Collected data entries
*** Block opens ***

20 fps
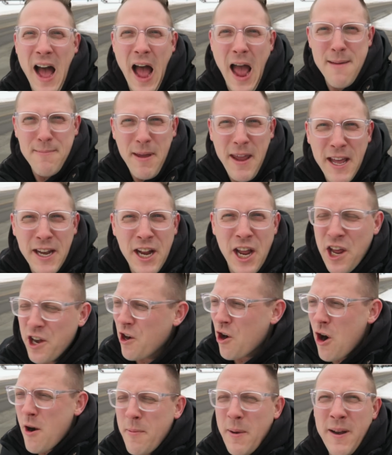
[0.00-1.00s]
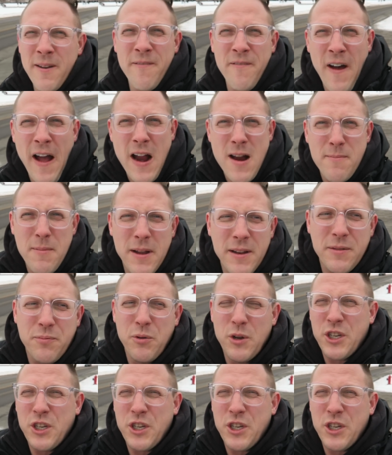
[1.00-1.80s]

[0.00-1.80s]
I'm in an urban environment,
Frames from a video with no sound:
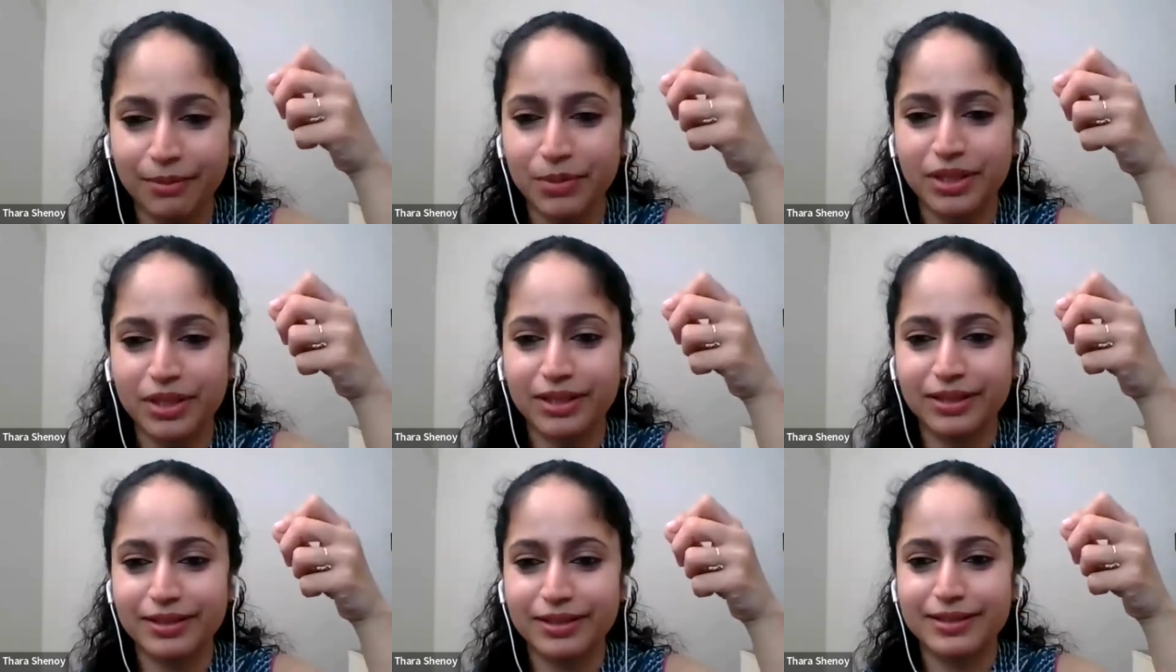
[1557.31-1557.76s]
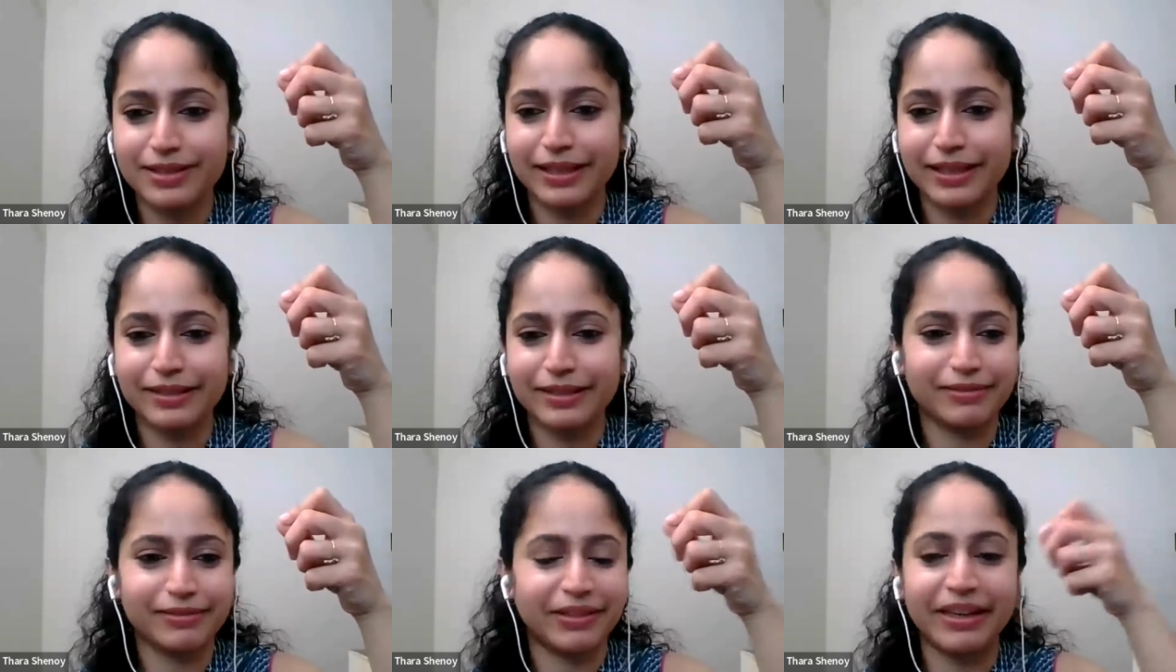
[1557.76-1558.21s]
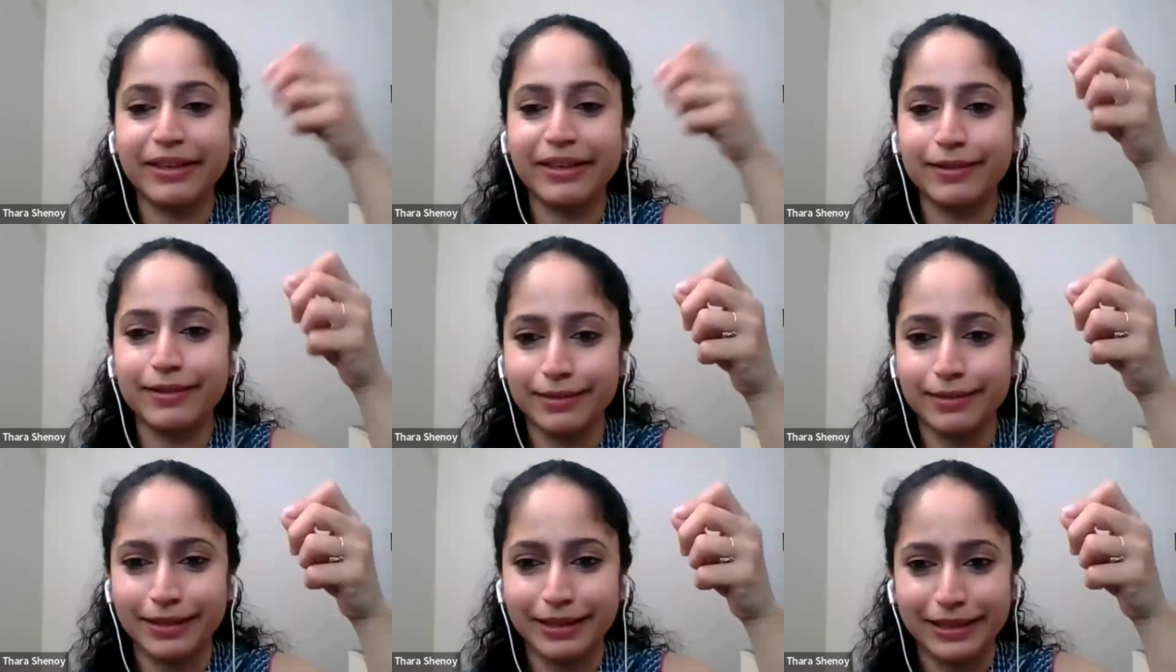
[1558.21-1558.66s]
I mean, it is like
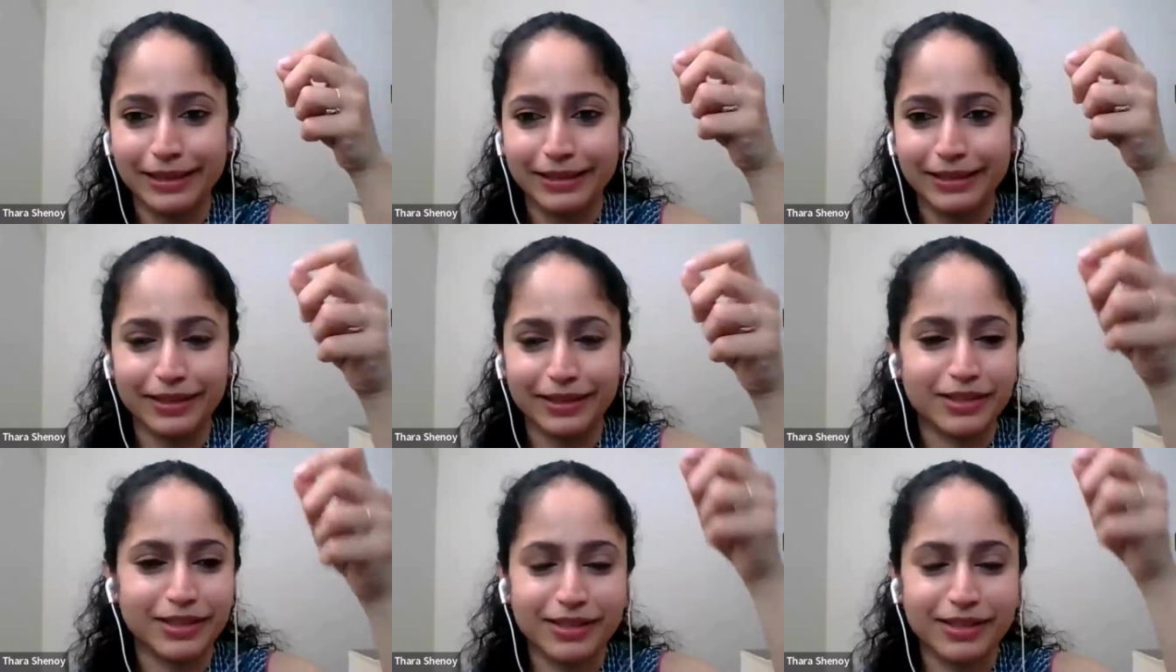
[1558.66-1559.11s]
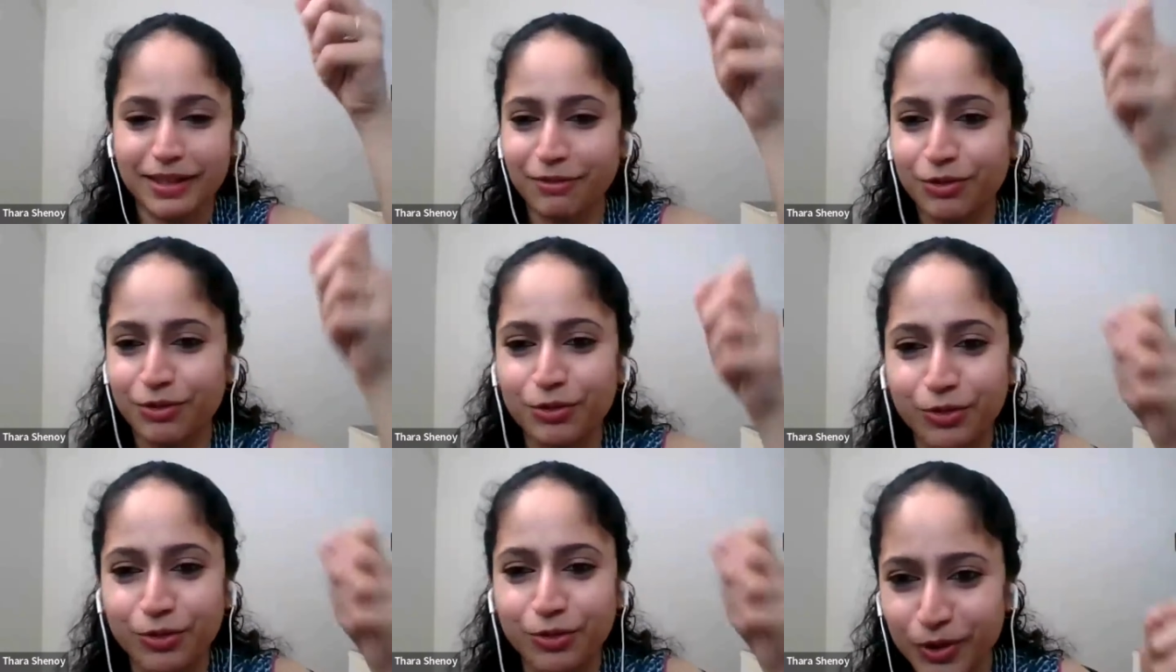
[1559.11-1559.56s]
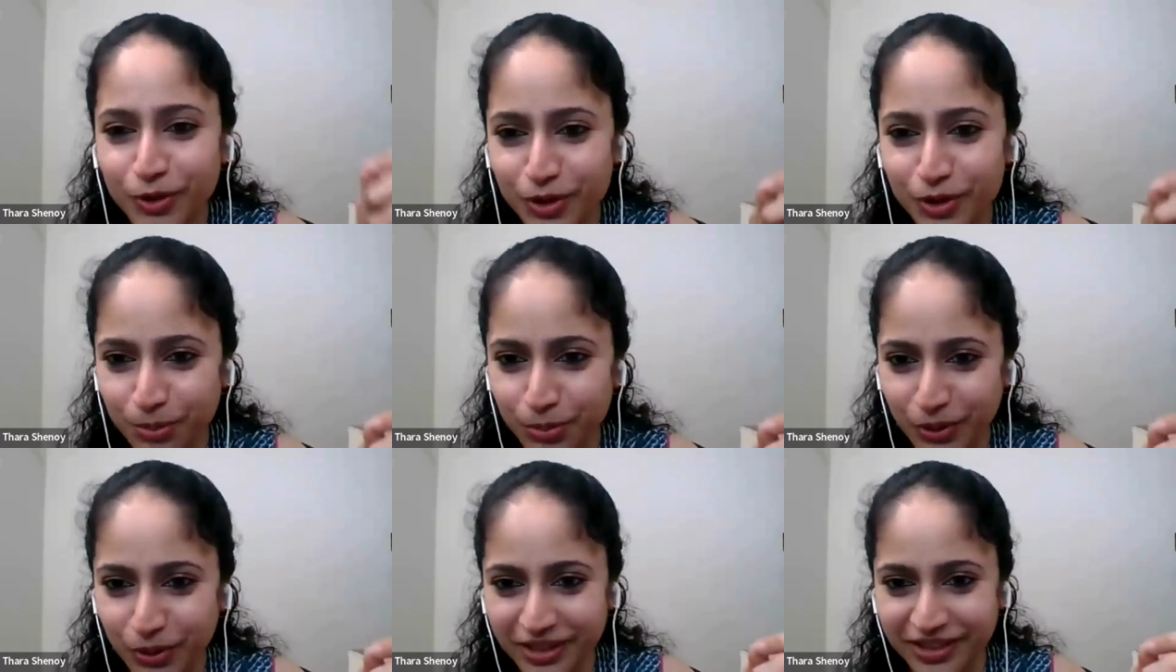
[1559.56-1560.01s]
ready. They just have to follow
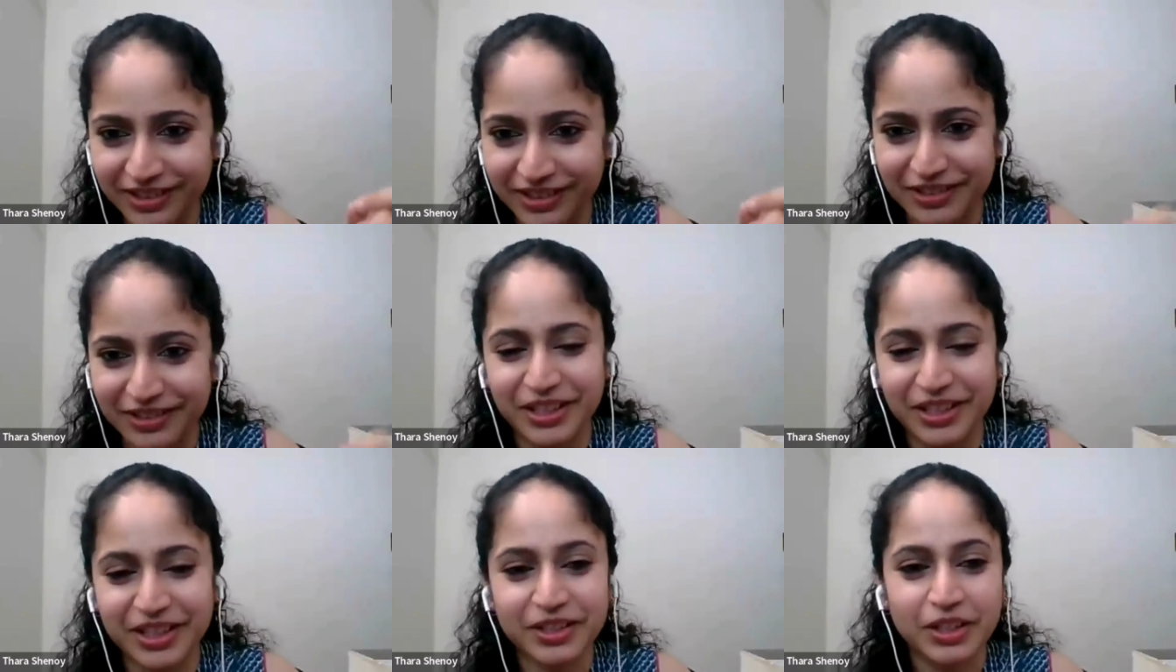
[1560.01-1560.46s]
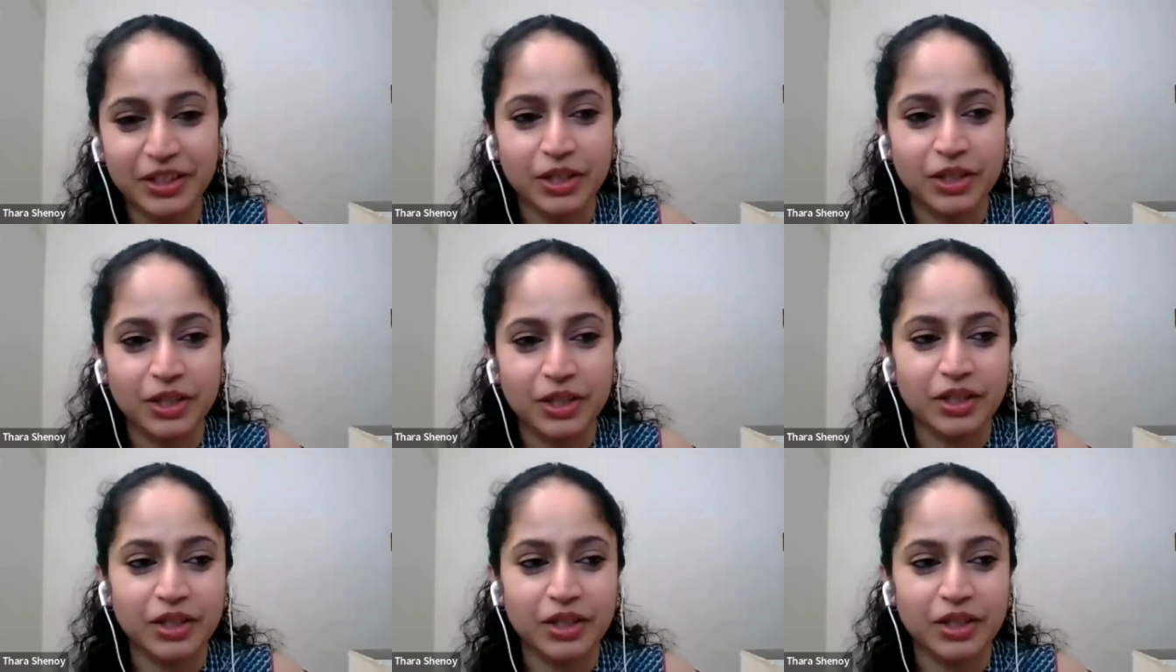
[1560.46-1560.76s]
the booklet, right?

*** Block closes ***

Transcribe the whole of the data exactly, minus any pictures.

20 fps
[0.00-1.00s]
[1.00-1.80s]

[0.00-1.80s]
I'm in an urban environment,
Frames from a video with no sound:
[1557.31-1557.76s]
[1557.76-1558.21s]
[1558.21-1558.66s]
I mean, it is like
[1558.66-1559.11s]
[1559.11-1559.56s]
[1559.56-1560.01s]
ready. They just have to follow
[1560.01-1560.46s]
[1560.46-1560.76s]
the booklet, right?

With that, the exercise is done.